Simone Veil s’en est allée
Simone Veil s’en est allée et chaque Français ressent un grand vide aujourd’hui tant, au fil des années, elle s’était naturellement imposée comme une immense conscience de ce 20ème siècle marqué comme nul autre par les drames, les épreuves, les espoirs.
Je pense à ce matricule dont les nazis l’avaient tatoué à Auschwitz sur le bras gauche, comme on marque les bêtes avant qu’elles n’aillent à l’abattoir. De ce sceau infamant qu’elle assumait avec dignité, elle avait su faire un emblème de la résilience, de la résistance et de l’espérance. Oui, la Shoah était à jamais gravée dans sa chair mais elle avait su lui survivre avec une intensité exceptionnelle qui était la preuve même que la barbarie ne l’avait pas emporté.

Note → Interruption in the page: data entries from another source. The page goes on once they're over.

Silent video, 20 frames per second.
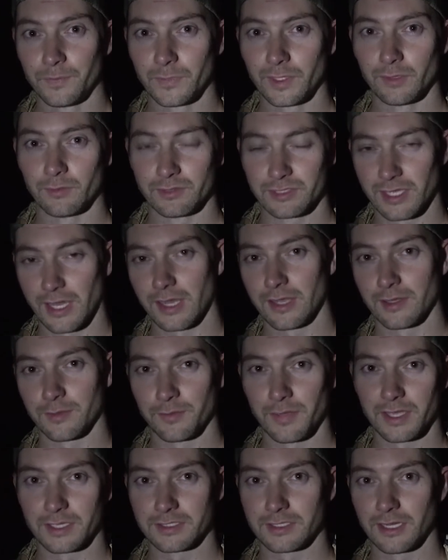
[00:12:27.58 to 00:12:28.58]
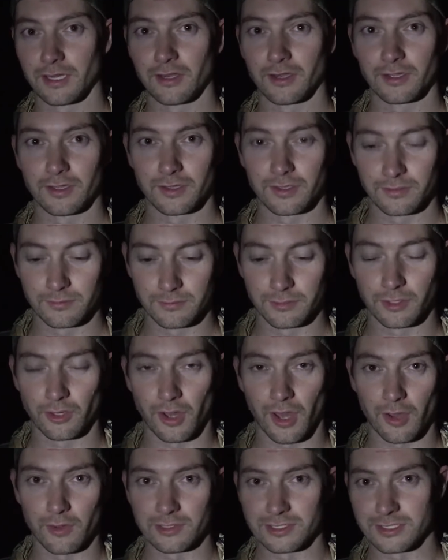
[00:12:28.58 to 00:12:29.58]
it was kind of the best area that, you know,
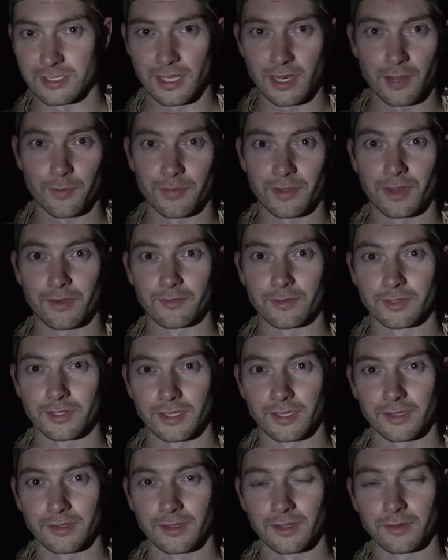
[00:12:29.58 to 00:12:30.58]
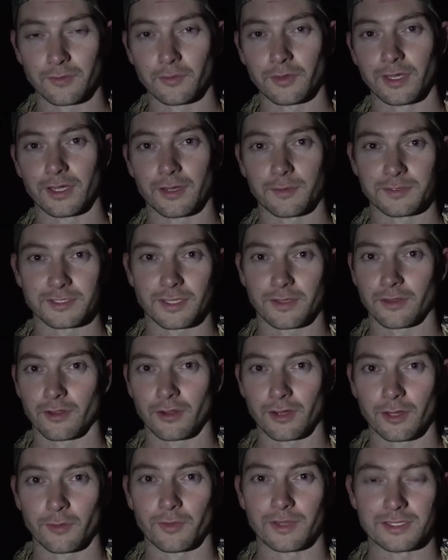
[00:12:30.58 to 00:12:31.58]
how it's set up and everything, that we ended up sitting there
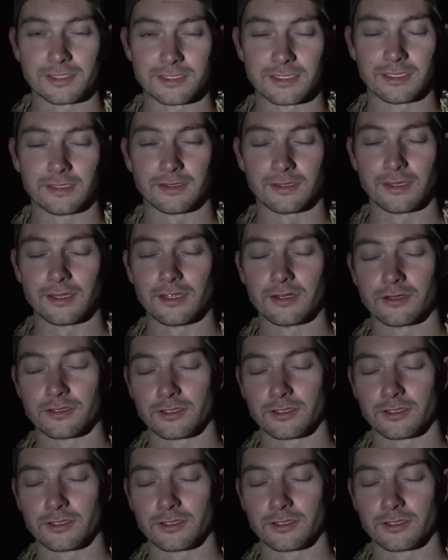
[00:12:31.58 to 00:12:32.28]
anyway and seeing the deer.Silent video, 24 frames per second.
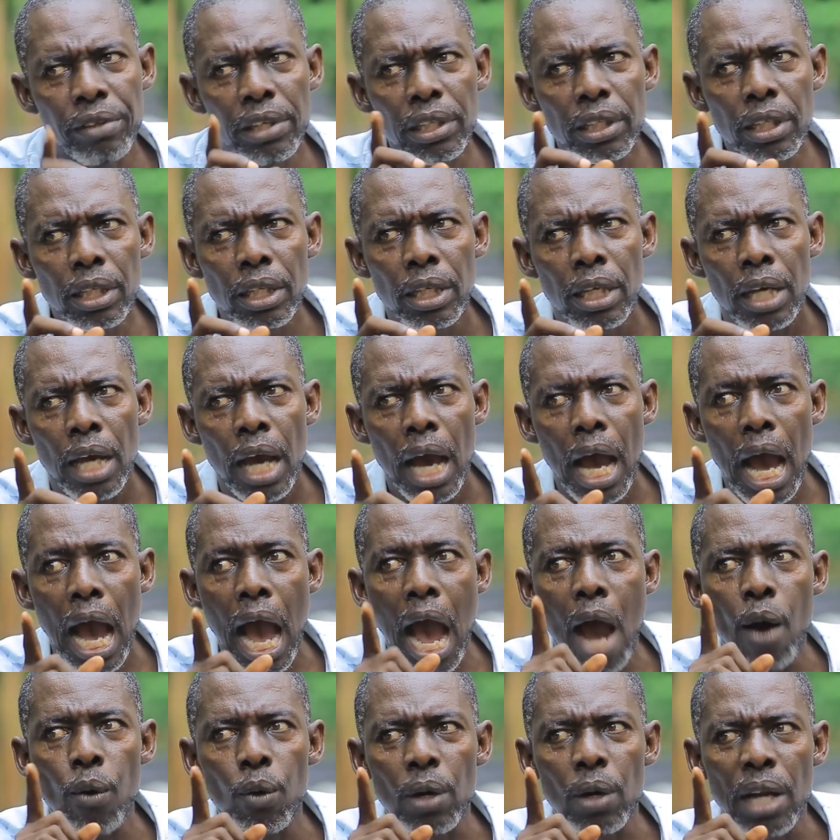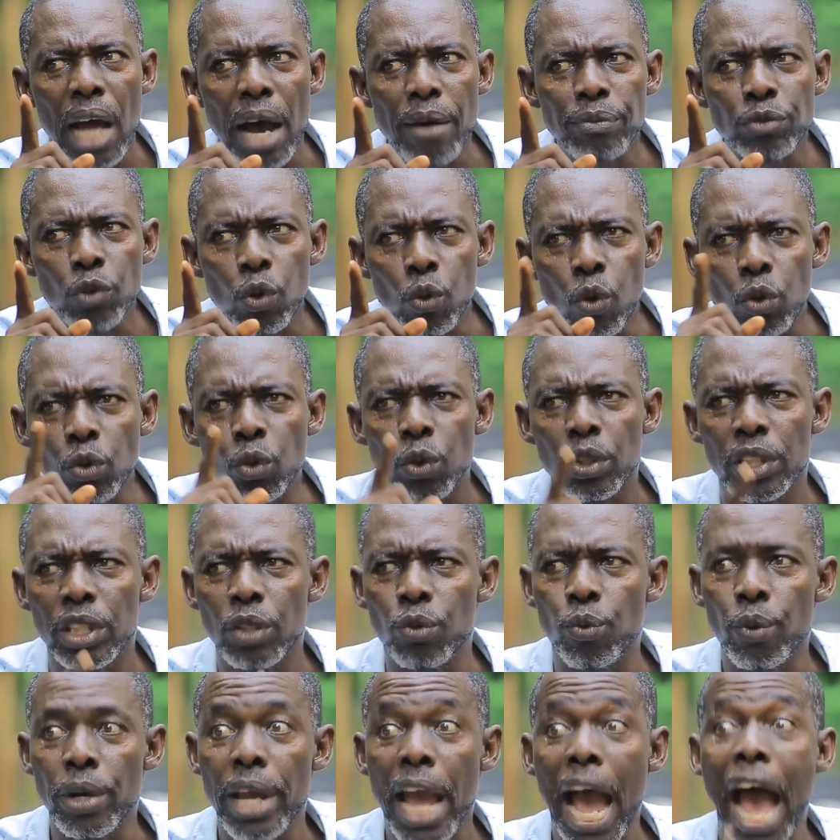I think I will have to go to
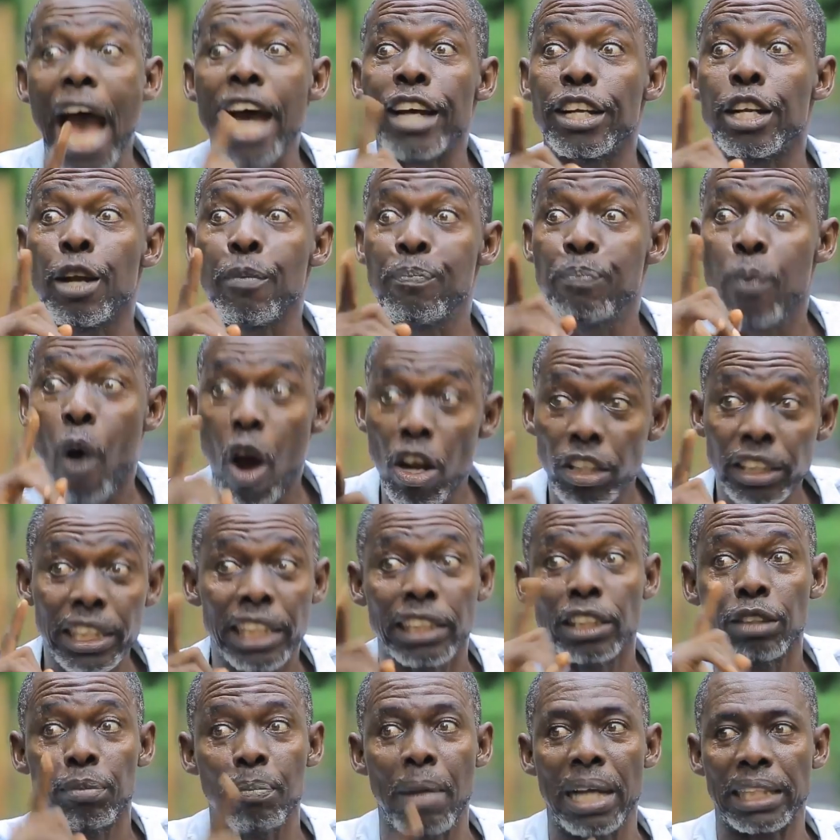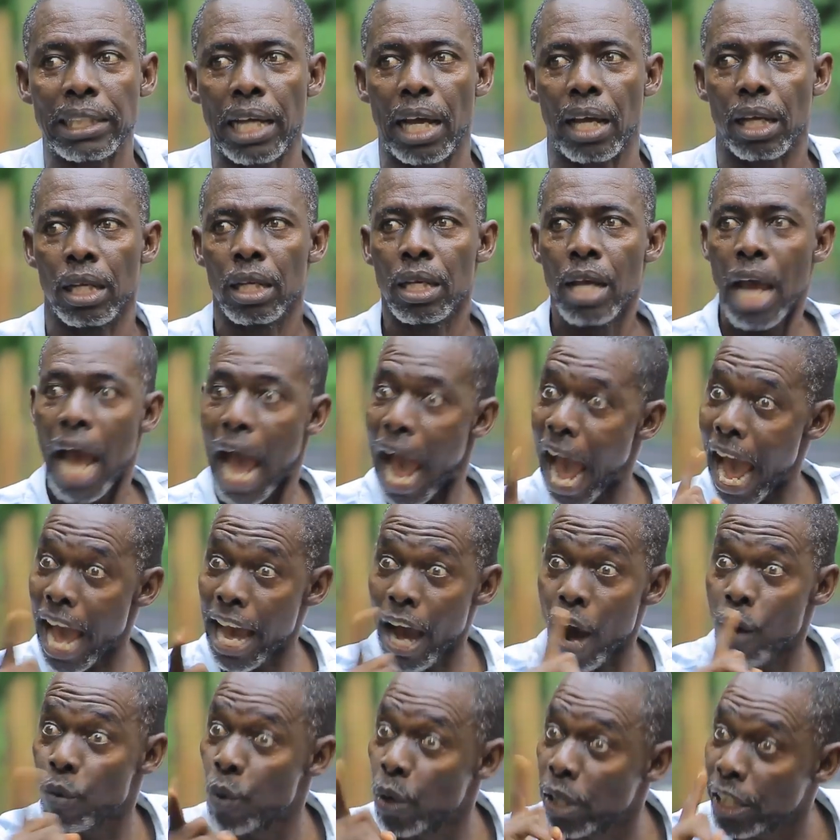Ligwe and report this matter.
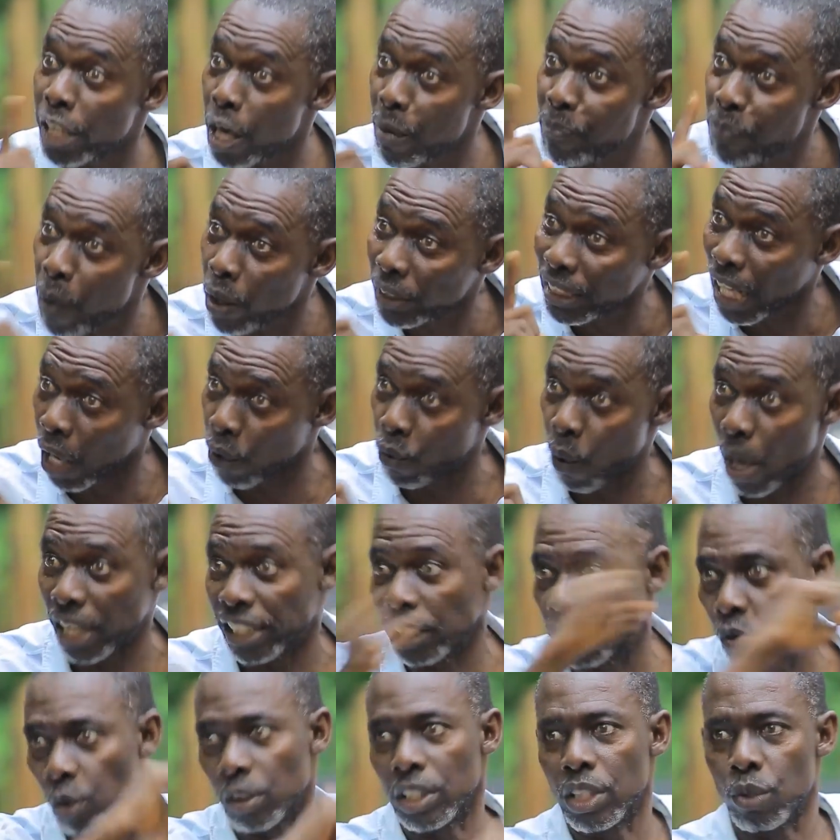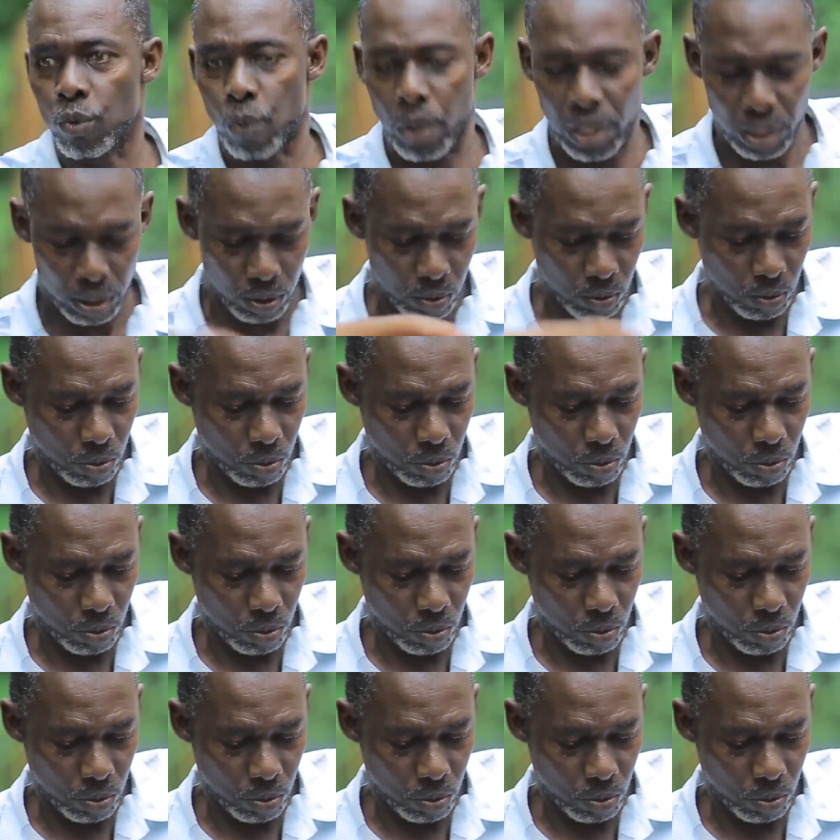I will report Akwadi to the Igwe.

En mars 2005, alors que j’étais ministre du gouvernement de Jean-Pierre Raffarin, j’avais eu l’honneur d’assister avec elle à l’inauguration du nouveau bâtiment du mémorial des victimes du génocide de Yad Vashem à Jérusalem. A cette occasion, elle m’avait confié, avec une pudeur bouleversante, l’horreur des camps dont ses parents et son frère ne revinrent pas. Je n’oublierai jamais la force de son témoignage.
Simone Veil, c’était aussi une inlassable combattante du droit des femmes. Elle avait fait face avec un courage admirable aux insultes, aux pressions, aux caricatures les plus immondes, lors du débat sur l’avortement qu’elle a porté en 1974.
Enfin, c’était une européenne de la première heure, convaincue que la réconciliation franco-allemande à travers la construction européenne était la seule manière d’empêcher que notre continent ne sombre de nouveau dans la tragédie. A la tête du Parlement européen, elle fut une Présidente admirée et respectée.
Rescapée des camps, mère de famille, magistrat, ministre, académicienne, membre du Conseil constitutionnel, Simone Veil a été une femme d’exception, à l’énergie, à l’humanisme, à l’intelligence, admirables. Elle a prouvé par tout son parcours qu’il n’y avait pas de fatalité au tragique.
Le respect de sa mémoire nous oblige à donner le meilleur de nous-mêmes au service des autres, comme elle l’a toujours fait.
J’ai une pensée émue pour ses enfants. Ils perdent une mère et les Français une grande conscience.